■ Task to complete: What is needed is an exact copy of all the lines below.

### Working data

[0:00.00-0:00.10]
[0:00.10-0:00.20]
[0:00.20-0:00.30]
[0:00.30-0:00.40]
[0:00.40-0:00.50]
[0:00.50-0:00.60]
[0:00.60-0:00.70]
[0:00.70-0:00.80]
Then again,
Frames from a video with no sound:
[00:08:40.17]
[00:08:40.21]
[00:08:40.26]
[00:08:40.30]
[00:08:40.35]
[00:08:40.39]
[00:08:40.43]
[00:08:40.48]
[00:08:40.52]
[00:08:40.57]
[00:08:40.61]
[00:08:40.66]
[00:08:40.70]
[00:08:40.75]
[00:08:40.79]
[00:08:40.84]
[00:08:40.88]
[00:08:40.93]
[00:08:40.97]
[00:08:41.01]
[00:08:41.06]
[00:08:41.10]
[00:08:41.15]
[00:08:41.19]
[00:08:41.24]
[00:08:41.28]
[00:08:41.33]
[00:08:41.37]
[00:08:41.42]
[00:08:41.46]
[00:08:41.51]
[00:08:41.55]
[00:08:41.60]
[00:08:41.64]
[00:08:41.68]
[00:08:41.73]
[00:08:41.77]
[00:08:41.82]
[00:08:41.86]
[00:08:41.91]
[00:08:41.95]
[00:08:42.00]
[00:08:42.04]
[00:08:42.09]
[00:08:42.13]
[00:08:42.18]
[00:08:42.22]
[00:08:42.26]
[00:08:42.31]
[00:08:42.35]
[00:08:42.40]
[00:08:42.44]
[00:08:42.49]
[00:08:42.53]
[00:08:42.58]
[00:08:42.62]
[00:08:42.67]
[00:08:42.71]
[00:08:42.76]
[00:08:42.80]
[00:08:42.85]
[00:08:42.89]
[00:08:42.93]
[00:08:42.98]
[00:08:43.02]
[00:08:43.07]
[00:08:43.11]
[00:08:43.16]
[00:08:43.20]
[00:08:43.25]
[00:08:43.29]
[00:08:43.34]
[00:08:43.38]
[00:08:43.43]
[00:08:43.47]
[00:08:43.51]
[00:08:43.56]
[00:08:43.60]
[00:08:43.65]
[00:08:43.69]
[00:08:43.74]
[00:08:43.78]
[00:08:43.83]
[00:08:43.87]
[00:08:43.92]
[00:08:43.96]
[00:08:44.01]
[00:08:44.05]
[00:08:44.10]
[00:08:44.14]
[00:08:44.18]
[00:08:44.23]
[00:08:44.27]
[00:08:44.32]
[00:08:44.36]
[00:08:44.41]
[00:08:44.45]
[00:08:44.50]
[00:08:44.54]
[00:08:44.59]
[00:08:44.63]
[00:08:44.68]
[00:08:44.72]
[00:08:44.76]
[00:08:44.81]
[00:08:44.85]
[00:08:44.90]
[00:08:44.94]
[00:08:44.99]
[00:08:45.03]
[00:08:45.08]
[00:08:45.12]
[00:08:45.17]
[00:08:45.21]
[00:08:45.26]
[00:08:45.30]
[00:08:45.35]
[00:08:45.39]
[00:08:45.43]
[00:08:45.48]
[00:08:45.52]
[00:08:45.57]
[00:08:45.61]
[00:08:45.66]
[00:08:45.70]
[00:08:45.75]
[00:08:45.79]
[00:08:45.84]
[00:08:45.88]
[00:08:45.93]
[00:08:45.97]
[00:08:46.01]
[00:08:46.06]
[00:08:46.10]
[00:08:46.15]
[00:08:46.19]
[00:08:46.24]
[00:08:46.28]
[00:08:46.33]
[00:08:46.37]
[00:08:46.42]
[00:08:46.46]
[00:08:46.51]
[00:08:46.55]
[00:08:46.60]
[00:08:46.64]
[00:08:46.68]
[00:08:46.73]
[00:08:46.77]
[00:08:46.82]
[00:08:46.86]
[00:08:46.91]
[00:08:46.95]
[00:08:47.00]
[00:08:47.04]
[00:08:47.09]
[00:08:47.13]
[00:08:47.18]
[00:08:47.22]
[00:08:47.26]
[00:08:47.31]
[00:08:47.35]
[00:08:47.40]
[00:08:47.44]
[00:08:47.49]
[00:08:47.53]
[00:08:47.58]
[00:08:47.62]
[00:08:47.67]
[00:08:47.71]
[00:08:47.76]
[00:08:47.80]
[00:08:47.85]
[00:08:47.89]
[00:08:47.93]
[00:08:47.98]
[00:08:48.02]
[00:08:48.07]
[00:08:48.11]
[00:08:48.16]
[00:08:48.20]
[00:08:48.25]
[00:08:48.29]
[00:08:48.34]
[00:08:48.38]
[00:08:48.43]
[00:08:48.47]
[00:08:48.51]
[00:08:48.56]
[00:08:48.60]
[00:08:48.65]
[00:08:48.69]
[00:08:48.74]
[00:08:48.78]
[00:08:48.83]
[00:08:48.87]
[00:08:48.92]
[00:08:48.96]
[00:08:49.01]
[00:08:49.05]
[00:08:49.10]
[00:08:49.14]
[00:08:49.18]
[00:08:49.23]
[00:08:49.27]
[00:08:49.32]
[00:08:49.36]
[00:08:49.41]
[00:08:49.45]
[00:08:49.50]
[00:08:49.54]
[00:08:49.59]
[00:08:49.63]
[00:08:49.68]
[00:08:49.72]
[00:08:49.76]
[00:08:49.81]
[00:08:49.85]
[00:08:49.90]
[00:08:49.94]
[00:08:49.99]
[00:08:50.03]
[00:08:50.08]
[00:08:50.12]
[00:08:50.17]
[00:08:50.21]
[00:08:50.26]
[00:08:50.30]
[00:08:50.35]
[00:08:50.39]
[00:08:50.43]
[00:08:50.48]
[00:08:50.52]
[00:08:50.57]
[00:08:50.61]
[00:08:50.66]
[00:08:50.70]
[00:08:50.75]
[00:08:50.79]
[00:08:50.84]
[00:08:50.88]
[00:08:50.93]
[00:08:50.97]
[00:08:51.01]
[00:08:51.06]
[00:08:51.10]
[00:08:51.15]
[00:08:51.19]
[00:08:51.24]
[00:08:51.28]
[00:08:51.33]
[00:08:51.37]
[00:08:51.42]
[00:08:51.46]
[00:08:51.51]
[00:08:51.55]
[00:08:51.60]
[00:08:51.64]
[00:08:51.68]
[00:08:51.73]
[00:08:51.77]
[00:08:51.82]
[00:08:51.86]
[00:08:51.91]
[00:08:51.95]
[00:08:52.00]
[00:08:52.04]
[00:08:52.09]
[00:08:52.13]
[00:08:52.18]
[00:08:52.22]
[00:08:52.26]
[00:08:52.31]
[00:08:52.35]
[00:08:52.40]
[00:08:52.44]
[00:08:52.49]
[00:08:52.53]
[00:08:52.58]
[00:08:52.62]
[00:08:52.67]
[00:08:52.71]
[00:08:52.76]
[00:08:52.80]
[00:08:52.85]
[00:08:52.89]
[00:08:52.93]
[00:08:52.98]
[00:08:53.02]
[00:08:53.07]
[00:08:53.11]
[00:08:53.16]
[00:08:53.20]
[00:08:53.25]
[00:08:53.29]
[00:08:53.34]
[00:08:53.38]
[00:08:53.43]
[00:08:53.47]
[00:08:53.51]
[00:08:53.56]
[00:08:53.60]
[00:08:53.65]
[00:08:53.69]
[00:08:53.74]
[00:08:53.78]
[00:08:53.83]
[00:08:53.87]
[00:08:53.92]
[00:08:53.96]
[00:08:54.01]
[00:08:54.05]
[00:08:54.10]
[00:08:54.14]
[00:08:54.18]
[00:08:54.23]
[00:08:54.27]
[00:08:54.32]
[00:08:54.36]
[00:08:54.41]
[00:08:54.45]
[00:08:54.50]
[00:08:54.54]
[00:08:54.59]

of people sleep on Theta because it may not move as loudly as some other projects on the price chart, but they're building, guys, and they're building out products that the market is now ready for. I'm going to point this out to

######

■ Exercise response:
[0:00.00-0:00.10]
[0:00.10-0:00.20]
[0:00.20-0:00.30]
[0:00.30-0:00.40]
[0:00.40-0:00.50]
[0:00.50-0:00.60]
[0:00.60-0:00.70]
[0:00.70-0:00.80]
Then again,
Frames from a video with no sound:
[00:08:40.17]
[00:08:40.21]
[00:08:40.26]
[00:08:40.30]
[00:08:40.35]
[00:08:40.39]
[00:08:40.43]
[00:08:40.48]
[00:08:40.52]
[00:08:40.57]
[00:08:40.61]
[00:08:40.66]
[00:08:40.70]
[00:08:40.75]
[00:08:40.79]
[00:08:40.84]
[00:08:40.88]
[00:08:40.93]
[00:08:40.97]
[00:08:41.01]
[00:08:41.06]
[00:08:41.10]
[00:08:41.15]
[00:08:41.19]
[00:08:41.24]
[00:08:41.28]
[00:08:41.33]
[00:08:41.37]
[00:08:41.42]
[00:08:41.46]
[00:08:41.51]
[00:08:41.55]
[00:08:41.60]
[00:08:41.64]
[00:08:41.68]
[00:08:41.73]
[00:08:41.77]
[00:08:41.82]
[00:08:41.86]
[00:08:41.91]
[00:08:41.95]
[00:08:42.00]
[00:08:42.04]
[00:08:42.09]
[00:08:42.13]
[00:08:42.18]
[00:08:42.22]
[00:08:42.26]
[00:08:42.31]
[00:08:42.35]
[00:08:42.40]
[00:08:42.44]
[00:08:42.49]
[00:08:42.53]
[00:08:42.58]
[00:08:42.62]
[00:08:42.67]
[00:08:42.71]
[00:08:42.76]
[00:08:42.80]
[00:08:42.85]
[00:08:42.89]
[00:08:42.93]
[00:08:42.98]
[00:08:43.02]
[00:08:43.07]
[00:08:43.11]
[00:08:43.16]
[00:08:43.20]
[00:08:43.25]
[00:08:43.29]
[00:08:43.34]
[00:08:43.38]
[00:08:43.43]
[00:08:43.47]
[00:08:43.51]
[00:08:43.56]
[00:08:43.60]
[00:08:43.65]
[00:08:43.69]
[00:08:43.74]
[00:08:43.78]
[00:08:43.83]
[00:08:43.87]
[00:08:43.92]
[00:08:43.96]
[00:08:44.01]
[00:08:44.05]
[00:08:44.10]
[00:08:44.14]
[00:08:44.18]
[00:08:44.23]
[00:08:44.27]
[00:08:44.32]
[00:08:44.36]
[00:08:44.41]
[00:08:44.45]
[00:08:44.50]
[00:08:44.54]
[00:08:44.59]
[00:08:44.63]
[00:08:44.68]
[00:08:44.72]
[00:08:44.76]
[00:08:44.81]
[00:08:44.85]
[00:08:44.90]
[00:08:44.94]
[00:08:44.99]
[00:08:45.03]
[00:08:45.08]
[00:08:45.12]
[00:08:45.17]
[00:08:45.21]
[00:08:45.26]
[00:08:45.30]
[00:08:45.35]
[00:08:45.39]
[00:08:45.43]
[00:08:45.48]
[00:08:45.52]
[00:08:45.57]
[00:08:45.61]
[00:08:45.66]
[00:08:45.70]
[00:08:45.75]
[00:08:45.79]
[00:08:45.84]
[00:08:45.88]
[00:08:45.93]
[00:08:45.97]
[00:08:46.01]
[00:08:46.06]
[00:08:46.10]
[00:08:46.15]
[00:08:46.19]
[00:08:46.24]
[00:08:46.28]
[00:08:46.33]
[00:08:46.37]
[00:08:46.42]
[00:08:46.46]
[00:08:46.51]
[00:08:46.55]
[00:08:46.60]
[00:08:46.64]
[00:08:46.68]
[00:08:46.73]
[00:08:46.77]
[00:08:46.82]
[00:08:46.86]
[00:08:46.91]
[00:08:46.95]
[00:08:47.00]
[00:08:47.04]
[00:08:47.09]
[00:08:47.13]
[00:08:47.18]
[00:08:47.22]
[00:08:47.26]
[00:08:47.31]
[00:08:47.35]
[00:08:47.40]
[00:08:47.44]
[00:08:47.49]
[00:08:47.53]
[00:08:47.58]
[00:08:47.62]
[00:08:47.67]
[00:08:47.71]
[00:08:47.76]
[00:08:47.80]
[00:08:47.85]
[00:08:47.89]
[00:08:47.93]
[00:08:47.98]
[00:08:48.02]
[00:08:48.07]
[00:08:48.11]
[00:08:48.16]
[00:08:48.20]
[00:08:48.25]
[00:08:48.29]
[00:08:48.34]
[00:08:48.38]
[00:08:48.43]
[00:08:48.47]
[00:08:48.51]
[00:08:48.56]
[00:08:48.60]
[00:08:48.65]
[00:08:48.69]
[00:08:48.74]
[00:08:48.78]
[00:08:48.83]
[00:08:48.87]
[00:08:48.92]
[00:08:48.96]
[00:08:49.01]
[00:08:49.05]
[00:08:49.10]
[00:08:49.14]
[00:08:49.18]
[00:08:49.23]
[00:08:49.27]
[00:08:49.32]
[00:08:49.36]
[00:08:49.41]
[00:08:49.45]
[00:08:49.50]
[00:08:49.54]
[00:08:49.59]
[00:08:49.63]
[00:08:49.68]
[00:08:49.72]
[00:08:49.76]
[00:08:49.81]
[00:08:49.85]
[00:08:49.90]
[00:08:49.94]
[00:08:49.99]
[00:08:50.03]
[00:08:50.08]
[00:08:50.12]
[00:08:50.17]
[00:08:50.21]
[00:08:50.26]
[00:08:50.30]
[00:08:50.35]
[00:08:50.39]
[00:08:50.43]
[00:08:50.48]
[00:08:50.52]
[00:08:50.57]
[00:08:50.61]
[00:08:50.66]
[00:08:50.70]
[00:08:50.75]
[00:08:50.79]
[00:08:50.84]
[00:08:50.88]
[00:08:50.93]
[00:08:50.97]
[00:08:51.01]
[00:08:51.06]
[00:08:51.10]
[00:08:51.15]
[00:08:51.19]
[00:08:51.24]
[00:08:51.28]
[00:08:51.33]
[00:08:51.37]
[00:08:51.42]
[00:08:51.46]
[00:08:51.51]
[00:08:51.55]
[00:08:51.60]
[00:08:51.64]
[00:08:51.68]
[00:08:51.73]
[00:08:51.77]
[00:08:51.82]
[00:08:51.86]
[00:08:51.91]
[00:08:51.95]
[00:08:52.00]
[00:08:52.04]
[00:08:52.09]
[00:08:52.13]
[00:08:52.18]
[00:08:52.22]
[00:08:52.26]
[00:08:52.31]
[00:08:52.35]
[00:08:52.40]
[00:08:52.44]
[00:08:52.49]
[00:08:52.53]
[00:08:52.58]
[00:08:52.62]
[00:08:52.67]
[00:08:52.71]
[00:08:52.76]
[00:08:52.80]
[00:08:52.85]
[00:08:52.89]
[00:08:52.93]
[00:08:52.98]
[00:08:53.02]
[00:08:53.07]
[00:08:53.11]
[00:08:53.16]
[00:08:53.20]
[00:08:53.25]
[00:08:53.29]
[00:08:53.34]
[00:08:53.38]
[00:08:53.43]
[00:08:53.47]
[00:08:53.51]
[00:08:53.56]
[00:08:53.60]
[00:08:53.65]
[00:08:53.69]
[00:08:53.74]
[00:08:53.78]
[00:08:53.83]
[00:08:53.87]
[00:08:53.92]
[00:08:53.96]
[00:08:54.01]
[00:08:54.05]
[00:08:54.10]
[00:08:54.14]
[00:08:54.18]
[00:08:54.23]
[00:08:54.27]
[00:08:54.32]
[00:08:54.36]
[00:08:54.41]
[00:08:54.45]
[00:08:54.50]
[00:08:54.54]
[00:08:54.59]

of people sleep on Theta because it may not move as loudly as some other projects on the price chart, but they're building, guys, and they're building out products that the market is now ready for. I'm going to point this out to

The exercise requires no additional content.